(Task description):
Write back each entry precisely as it is given.

Data entries
——————
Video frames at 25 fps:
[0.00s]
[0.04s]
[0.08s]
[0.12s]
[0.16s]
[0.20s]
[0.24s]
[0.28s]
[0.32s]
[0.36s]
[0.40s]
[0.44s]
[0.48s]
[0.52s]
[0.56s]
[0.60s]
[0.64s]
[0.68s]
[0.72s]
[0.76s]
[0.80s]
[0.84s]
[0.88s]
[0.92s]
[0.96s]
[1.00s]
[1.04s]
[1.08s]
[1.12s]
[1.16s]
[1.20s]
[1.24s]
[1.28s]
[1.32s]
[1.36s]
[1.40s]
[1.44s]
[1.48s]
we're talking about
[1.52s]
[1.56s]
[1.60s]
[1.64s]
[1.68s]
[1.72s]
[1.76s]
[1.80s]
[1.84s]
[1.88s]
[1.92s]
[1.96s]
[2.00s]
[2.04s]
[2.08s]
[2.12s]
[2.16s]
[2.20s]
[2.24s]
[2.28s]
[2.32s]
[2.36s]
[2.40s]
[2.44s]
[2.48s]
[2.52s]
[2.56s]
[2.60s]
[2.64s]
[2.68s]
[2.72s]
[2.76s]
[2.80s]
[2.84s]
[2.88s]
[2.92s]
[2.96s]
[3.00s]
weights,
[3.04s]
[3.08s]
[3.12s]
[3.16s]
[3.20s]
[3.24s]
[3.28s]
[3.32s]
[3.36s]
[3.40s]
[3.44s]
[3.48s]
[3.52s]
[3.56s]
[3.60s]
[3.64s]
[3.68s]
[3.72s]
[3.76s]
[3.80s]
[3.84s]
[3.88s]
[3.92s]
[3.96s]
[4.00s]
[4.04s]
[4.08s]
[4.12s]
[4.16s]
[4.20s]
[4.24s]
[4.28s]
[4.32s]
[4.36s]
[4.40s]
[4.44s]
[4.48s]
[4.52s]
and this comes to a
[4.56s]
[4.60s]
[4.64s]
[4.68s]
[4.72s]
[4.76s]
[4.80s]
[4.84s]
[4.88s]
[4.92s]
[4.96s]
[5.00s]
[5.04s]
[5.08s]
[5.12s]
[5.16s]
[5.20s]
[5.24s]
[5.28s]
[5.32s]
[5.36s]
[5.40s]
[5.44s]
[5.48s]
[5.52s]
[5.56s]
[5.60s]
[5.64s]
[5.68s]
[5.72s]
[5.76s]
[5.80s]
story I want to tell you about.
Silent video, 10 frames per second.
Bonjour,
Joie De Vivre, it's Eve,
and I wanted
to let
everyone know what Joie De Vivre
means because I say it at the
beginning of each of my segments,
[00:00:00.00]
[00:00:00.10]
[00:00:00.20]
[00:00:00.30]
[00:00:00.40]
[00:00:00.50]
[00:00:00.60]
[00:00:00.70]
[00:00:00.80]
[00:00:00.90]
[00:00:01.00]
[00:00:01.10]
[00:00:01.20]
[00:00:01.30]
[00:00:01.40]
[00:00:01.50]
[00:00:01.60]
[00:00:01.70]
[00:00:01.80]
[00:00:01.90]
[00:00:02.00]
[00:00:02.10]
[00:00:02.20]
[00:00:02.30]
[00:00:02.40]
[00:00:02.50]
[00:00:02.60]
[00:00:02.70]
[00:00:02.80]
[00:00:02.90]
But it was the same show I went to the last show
——————
(Completed exercise):
Video frames at 25 fps:
[0.00s]
[0.04s]
[0.08s]
[0.12s]
[0.16s]
[0.20s]
[0.24s]
[0.28s]
[0.32s]
[0.36s]
[0.40s]
[0.44s]
[0.48s]
[0.52s]
[0.56s]
[0.60s]
[0.64s]
[0.68s]
[0.72s]
[0.76s]
[0.80s]
[0.84s]
[0.88s]
[0.92s]
[0.96s]
[1.00s]
[1.04s]
[1.08s]
[1.12s]
[1.16s]
[1.20s]
[1.24s]
[1.28s]
[1.32s]
[1.36s]
[1.40s]
[1.44s]
[1.48s]
we're talking about
[1.52s]
[1.56s]
[1.60s]
[1.64s]
[1.68s]
[1.72s]
[1.76s]
[1.80s]
[1.84s]
[1.88s]
[1.92s]
[1.96s]
[2.00s]
[2.04s]
[2.08s]
[2.12s]
[2.16s]
[2.20s]
[2.24s]
[2.28s]
[2.32s]
[2.36s]
[2.40s]
[2.44s]
[2.48s]
[2.52s]
[2.56s]
[2.60s]
[2.64s]
[2.68s]
[2.72s]
[2.76s]
[2.80s]
[2.84s]
[2.88s]
[2.92s]
[2.96s]
[3.00s]
weights,
[3.04s]
[3.08s]
[3.12s]
[3.16s]
[3.20s]
[3.24s]
[3.28s]
[3.32s]
[3.36s]
[3.40s]
[3.44s]
[3.48s]
[3.52s]
[3.56s]
[3.60s]
[3.64s]
[3.68s]
[3.72s]
[3.76s]
[3.80s]
[3.84s]
[3.88s]
[3.92s]
[3.96s]
[4.00s]
[4.04s]
[4.08s]
[4.12s]
[4.16s]
[4.20s]
[4.24s]
[4.28s]
[4.32s]
[4.36s]
[4.40s]
[4.44s]
[4.48s]
[4.52s]
and this comes to a
[4.56s]
[4.60s]
[4.64s]
[4.68s]
[4.72s]
[4.76s]
[4.80s]
[4.84s]
[4.88s]
[4.92s]
[4.96s]
[5.00s]
[5.04s]
[5.08s]
[5.12s]
[5.16s]
[5.20s]
[5.24s]
[5.28s]
[5.32s]
[5.36s]
[5.40s]
[5.44s]
[5.48s]
[5.52s]
[5.56s]
[5.60s]
[5.64s]
[5.68s]
[5.72s]
[5.76s]
[5.80s]
story I want to tell you about.
Silent video, 10 frames per second.
Bonjour,
Joie De Vivre, it's Eve,
and I wanted
to let
everyone know what Joie De Vivre
means because I say it at the
beginning of each of my segments,
[00:00:00.00]
[00:00:00.10]
[00:00:00.20]
[00:00:00.30]
[00:00:00.40]
[00:00:00.50]
[00:00:00.60]
[00:00:00.70]
[00:00:00.80]
[00:00:00.90]
[00:00:01.00]
[00:00:01.10]
[00:00:01.20]
[00:00:01.30]
[00:00:01.40]
[00:00:01.50]
[00:00:01.60]
[00:00:01.70]
[00:00:01.80]
[00:00:01.90]
[00:00:02.00]
[00:00:02.10]
[00:00:02.20]
[00:00:02.30]
[00:00:02.40]
[00:00:02.50]
[00:00:02.60]
[00:00:02.70]
[00:00:02.80]
[00:00:02.90]
But it was the same show I went to the last show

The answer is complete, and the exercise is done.